=== Begin Enclosure ===

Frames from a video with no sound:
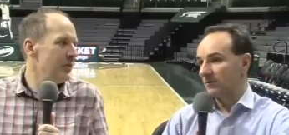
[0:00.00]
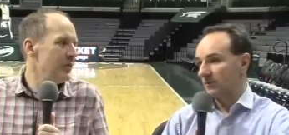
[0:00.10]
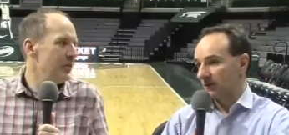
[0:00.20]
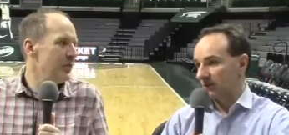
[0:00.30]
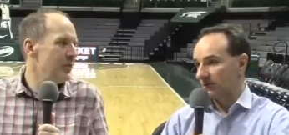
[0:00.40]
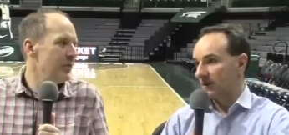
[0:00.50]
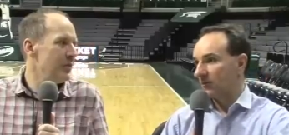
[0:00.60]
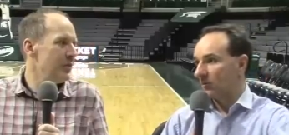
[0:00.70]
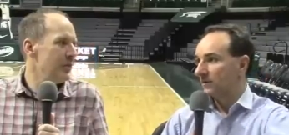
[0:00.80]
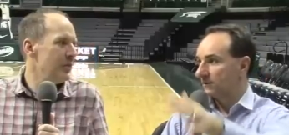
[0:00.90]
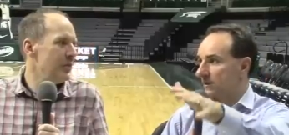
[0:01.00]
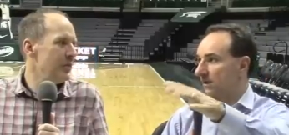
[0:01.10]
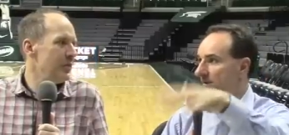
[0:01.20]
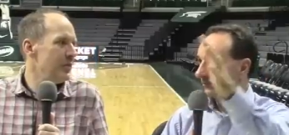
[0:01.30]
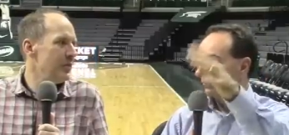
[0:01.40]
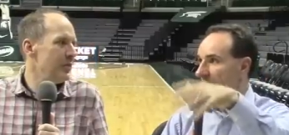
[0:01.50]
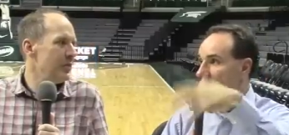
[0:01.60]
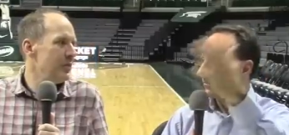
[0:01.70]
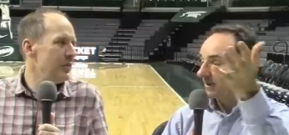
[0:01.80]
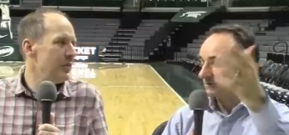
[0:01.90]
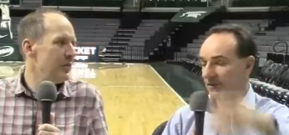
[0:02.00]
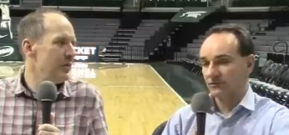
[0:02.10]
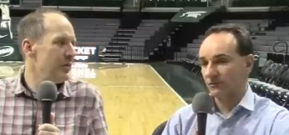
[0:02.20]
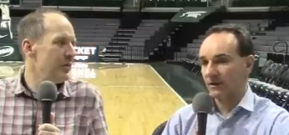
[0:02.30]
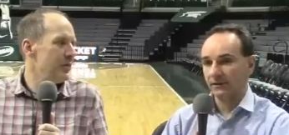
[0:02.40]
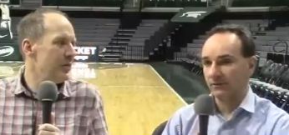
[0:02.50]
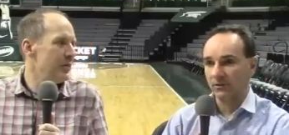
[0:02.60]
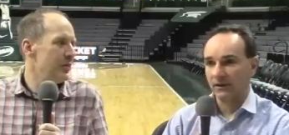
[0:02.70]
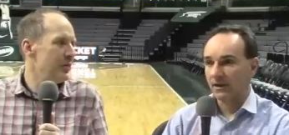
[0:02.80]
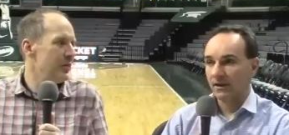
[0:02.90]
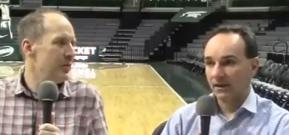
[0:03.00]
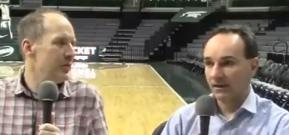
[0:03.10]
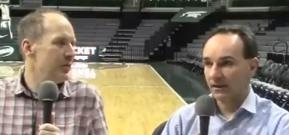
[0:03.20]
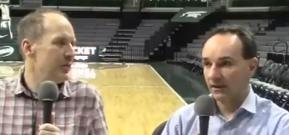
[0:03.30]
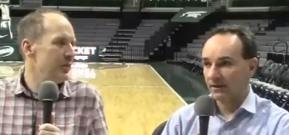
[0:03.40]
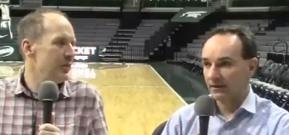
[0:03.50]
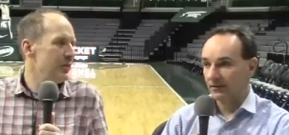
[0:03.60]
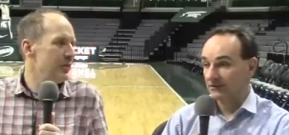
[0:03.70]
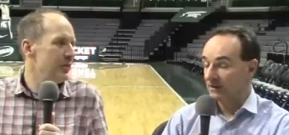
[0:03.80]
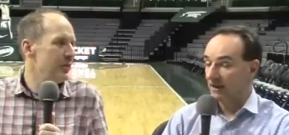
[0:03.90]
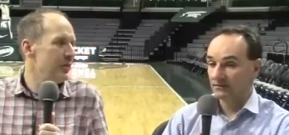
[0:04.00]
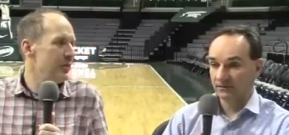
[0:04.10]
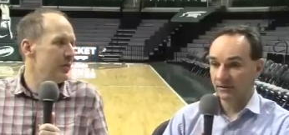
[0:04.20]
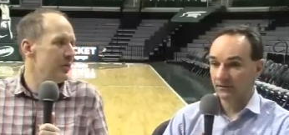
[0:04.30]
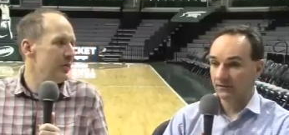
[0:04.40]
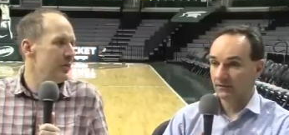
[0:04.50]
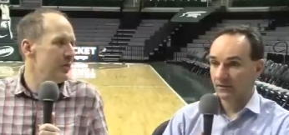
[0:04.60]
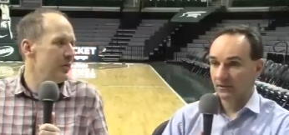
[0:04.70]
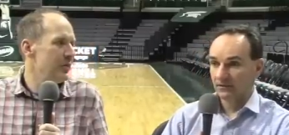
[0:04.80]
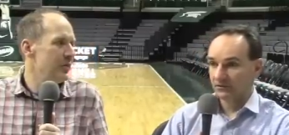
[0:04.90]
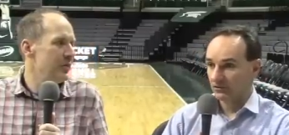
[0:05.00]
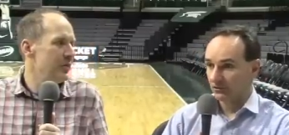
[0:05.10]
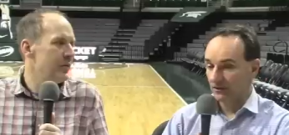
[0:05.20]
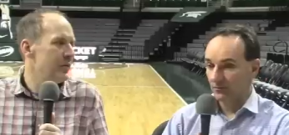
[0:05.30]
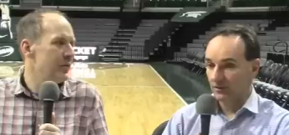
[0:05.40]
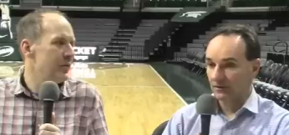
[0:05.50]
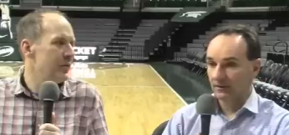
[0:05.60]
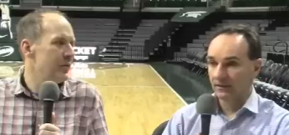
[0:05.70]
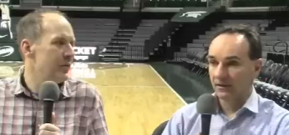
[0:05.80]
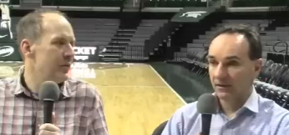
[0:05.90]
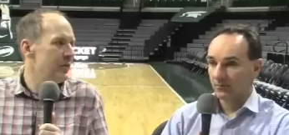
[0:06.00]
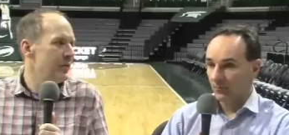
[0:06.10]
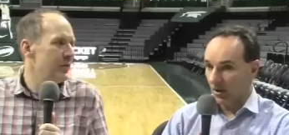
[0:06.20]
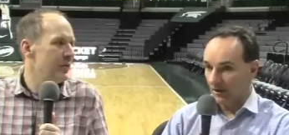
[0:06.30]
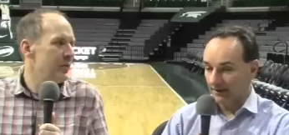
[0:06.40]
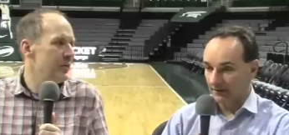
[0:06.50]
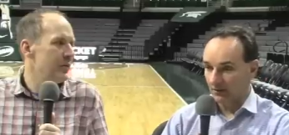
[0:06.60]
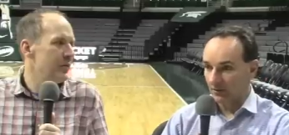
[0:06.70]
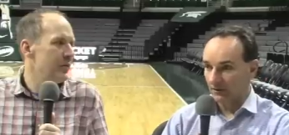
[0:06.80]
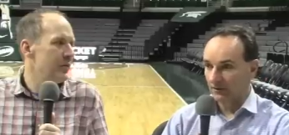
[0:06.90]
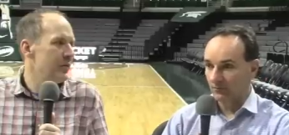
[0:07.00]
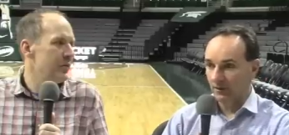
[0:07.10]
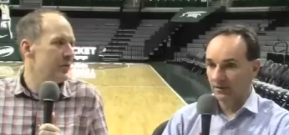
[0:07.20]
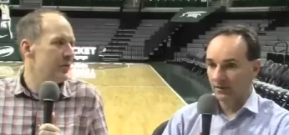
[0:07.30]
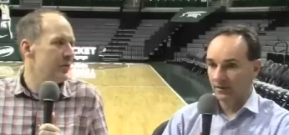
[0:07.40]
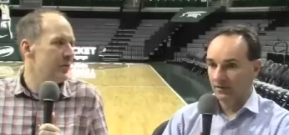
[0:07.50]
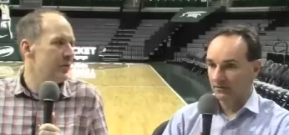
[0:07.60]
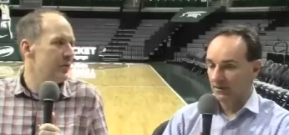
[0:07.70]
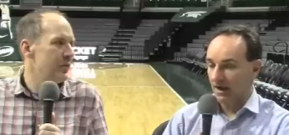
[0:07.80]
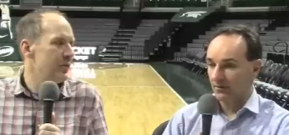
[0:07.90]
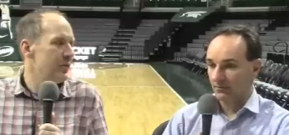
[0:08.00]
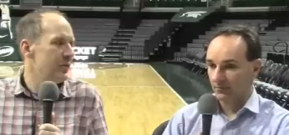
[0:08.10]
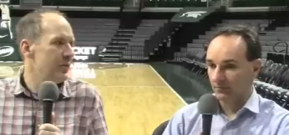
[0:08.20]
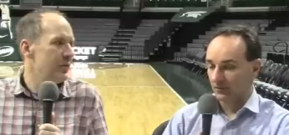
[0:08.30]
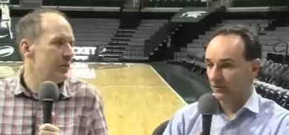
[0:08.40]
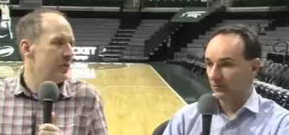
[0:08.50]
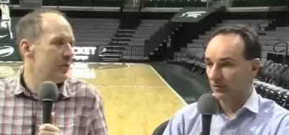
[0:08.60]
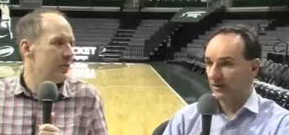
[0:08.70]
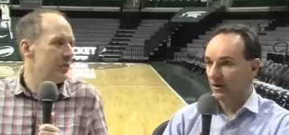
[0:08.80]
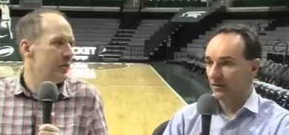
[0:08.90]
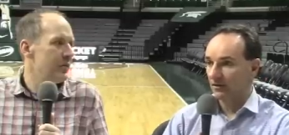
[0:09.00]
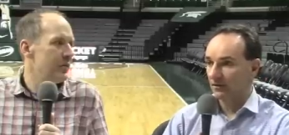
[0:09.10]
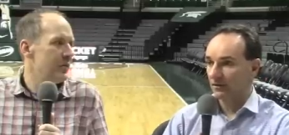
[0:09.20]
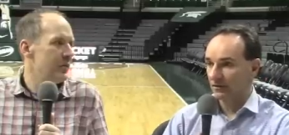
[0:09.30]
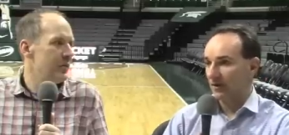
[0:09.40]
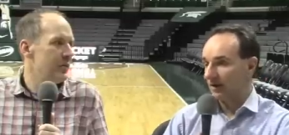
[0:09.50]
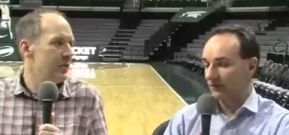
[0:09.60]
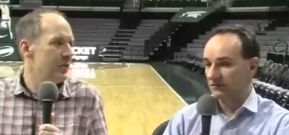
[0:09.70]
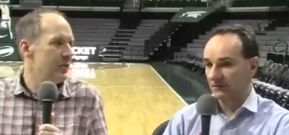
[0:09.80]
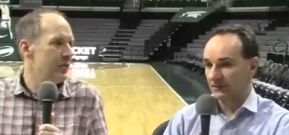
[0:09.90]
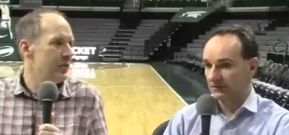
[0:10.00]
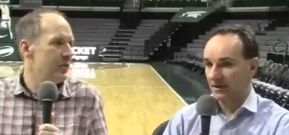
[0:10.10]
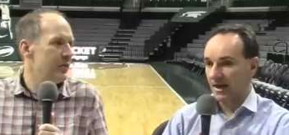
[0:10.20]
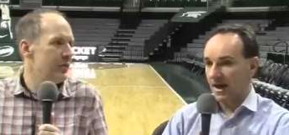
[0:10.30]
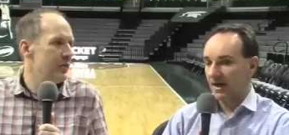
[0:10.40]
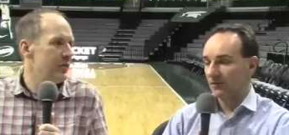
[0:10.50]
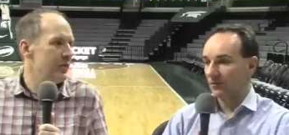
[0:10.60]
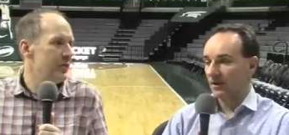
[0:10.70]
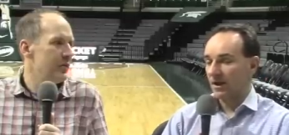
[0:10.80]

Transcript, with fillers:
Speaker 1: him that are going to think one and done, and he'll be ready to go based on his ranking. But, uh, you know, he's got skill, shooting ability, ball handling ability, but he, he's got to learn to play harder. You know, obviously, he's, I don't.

=== End Enclosure ===

▶ **What you are asked to do**
None of the pictures should be reproduced; all other material above must be set down exactly.

▶ **Written answer**
Frames from a video with no sound:
[0:00.00]
[0:00.10]
[0:00.20]
[0:00.30]
[0:00.40]
[0:00.50]
[0:00.60]
[0:00.70]
[0:00.80]
[0:00.90]
[0:01.00]
[0:01.10]
[0:01.20]
[0:01.30]
[0:01.40]
[0:01.50]
[0:01.60]
[0:01.70]
[0:01.80]
[0:01.90]
[0:02.00]
[0:02.10]
[0:02.20]
[0:02.30]
[0:02.40]
[0:02.50]
[0:02.60]
[0:02.70]
[0:02.80]
[0:02.90]
[0:03.00]
[0:03.10]
[0:03.20]
[0:03.30]
[0:03.40]
[0:03.50]
[0:03.60]
[0:03.70]
[0:03.80]
[0:03.90]
[0:04.00]
[0:04.10]
[0:04.20]
[0:04.30]
[0:04.40]
[0:04.50]
[0:04.60]
[0:04.70]
[0:04.80]
[0:04.90]
[0:05.00]
[0:05.10]
[0:05.20]
[0:05.30]
[0:05.40]
[0:05.50]
[0:05.60]
[0:05.70]
[0:05.80]
[0:05.90]
[0:06.00]
[0:06.10]
[0:06.20]
[0:06.30]
[0:06.40]
[0:06.50]
[0:06.60]
[0:06.70]
[0:06.80]
[0:06.90]
[0:07.00]
[0:07.10]
[0:07.20]
[0:07.30]
[0:07.40]
[0:07.50]
[0:07.60]
[0:07.70]
[0:07.80]
[0:07.90]
[0:08.00]
[0:08.10]
[0:08.20]
[0:08.30]
[0:08.40]
[0:08.50]
[0:08.60]
[0:08.70]
[0:08.80]
[0:08.90]
[0:09.00]
[0:09.10]
[0:09.20]
[0:09.30]
[0:09.40]
[0:09.50]
[0:09.60]
[0:09.70]
[0:09.80]
[0:09.90]
[0:10.00]
[0:10.10]
[0:10.20]
[0:10.30]
[0:10.40]
[0:10.50]
[0:10.60]
[0:10.70]
[0:10.80]

Transcript, with fillers:
Speaker 1: him that are going to think one and done, and he'll be ready to go based on his ranking. But, uh, you know, he's got skill, shooting ability, ball handling ability, but he, he's got to learn to play harder. You know, obviously, he's, I don't.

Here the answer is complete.